Véritable symbole de l’ère Ben Ali, le milliardaire est connu pour ses liens étroits avec l’ex président dont il partage les origines sahéliennes. A la tête d’un véritable empire hôtelier, il emploie des dizaines de milliers de travailleurs du secteur. Une rencontre qui, selon nos sources, montre que tout passe encore par Letaïef à Sousse en tout cas, où nul ne peut se permettre le luxe de le court-circuiter.

Plus récemment encore, Ennahdha a appelé les professionnels du tourisme tunisien à débattre sur l’avenir du même secteur, hier jeudi 10 novembre à l’hôtel Acropole, dans le quartier huppé des Berges du Lac de Tunis. Mais là où le parti a le plus surpris l’assistance et la presse nationale et internationale, c’est en invitant aussi Hédi Jilani, l’ex patron des patrons chef de l’organisation patronale (UTICA) et figure clé là aussi de l’ancien régime. Assis au premier rang, l’homme qui, dès le lendemain de la révolution, a été défendu par Abdelfatteh Mourou, ex d’Ennahdha et fondateur du parti, affichait un sourire serein, comme si de rien n’était.

Enfin, nous avons appris hier jeudi que la très active Chambre des Jeunes Dirigeants (CJD), pour son « Round final de la série de rencontres avec les partis politiques », invitera demain samedi en « special guest » Hamadi Jebali, décidément très sollicité par les entrepreneurs qui ne s’y sont pas trompés, s’agissant d’anticiper sur les liens privilégiés avec les nouveaux hommes forts du pays.
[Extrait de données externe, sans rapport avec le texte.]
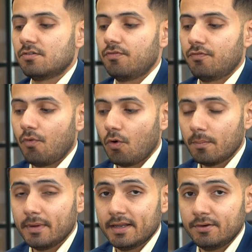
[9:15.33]
a
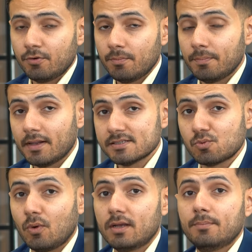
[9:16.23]
4-bedroom
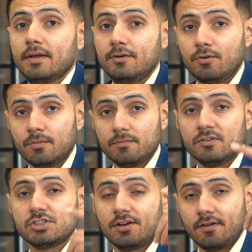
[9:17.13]
plus 1 bedroom,
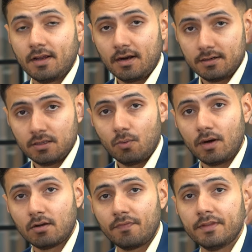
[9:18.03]
which I regard the
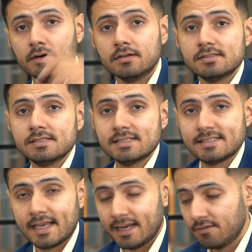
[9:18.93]
one on the
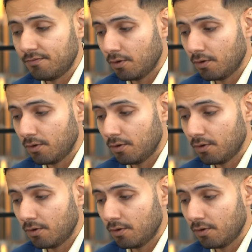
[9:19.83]
2nd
Politiquement enfin, dans un entretien accordé aux médias locaux jeudi 10 novembre, Samir Dilou a levé le voile sur l’état d’avancement des négociations en cours, en vue de la formation d’un nouveau gouvernement d’union nationale. Selon le porte-parole d’Ennahdha, Abdelkrim Zbidi, ministre de Défense, est pratiquement certain d’être maintenu à son poste, dans un souci manifeste d’apaisement en direction d’une opinion qu’il s’agit de rassurer par rapport à un ministère régalien hautement sensible.
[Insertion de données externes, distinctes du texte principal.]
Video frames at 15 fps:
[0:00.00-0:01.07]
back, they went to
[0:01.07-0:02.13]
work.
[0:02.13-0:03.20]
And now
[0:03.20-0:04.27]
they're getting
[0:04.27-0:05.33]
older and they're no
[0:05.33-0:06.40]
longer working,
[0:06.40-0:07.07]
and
Si les sympathisants nahdhaouis appartenant aux classes moyennes et aisées restent plutôt dans l’expectative, silencieux face à ces agissements en coulisses qu’ils n’ignorent pas, la base la plus défavorisée ayant voté Ennahdha commence à montrer des premiers signes d’agacement. Certains nous confient même se sentir trahis. Ils seront eux aussi l’un des enjeux majeurs à contenir pour la période à venir, impatients qu’ils sont soit de trouver un emploi, soit de redescendre dans la rue, voire de « reprendre le maquis » contre un parti pour lequel ils ont eux-mêmes voté.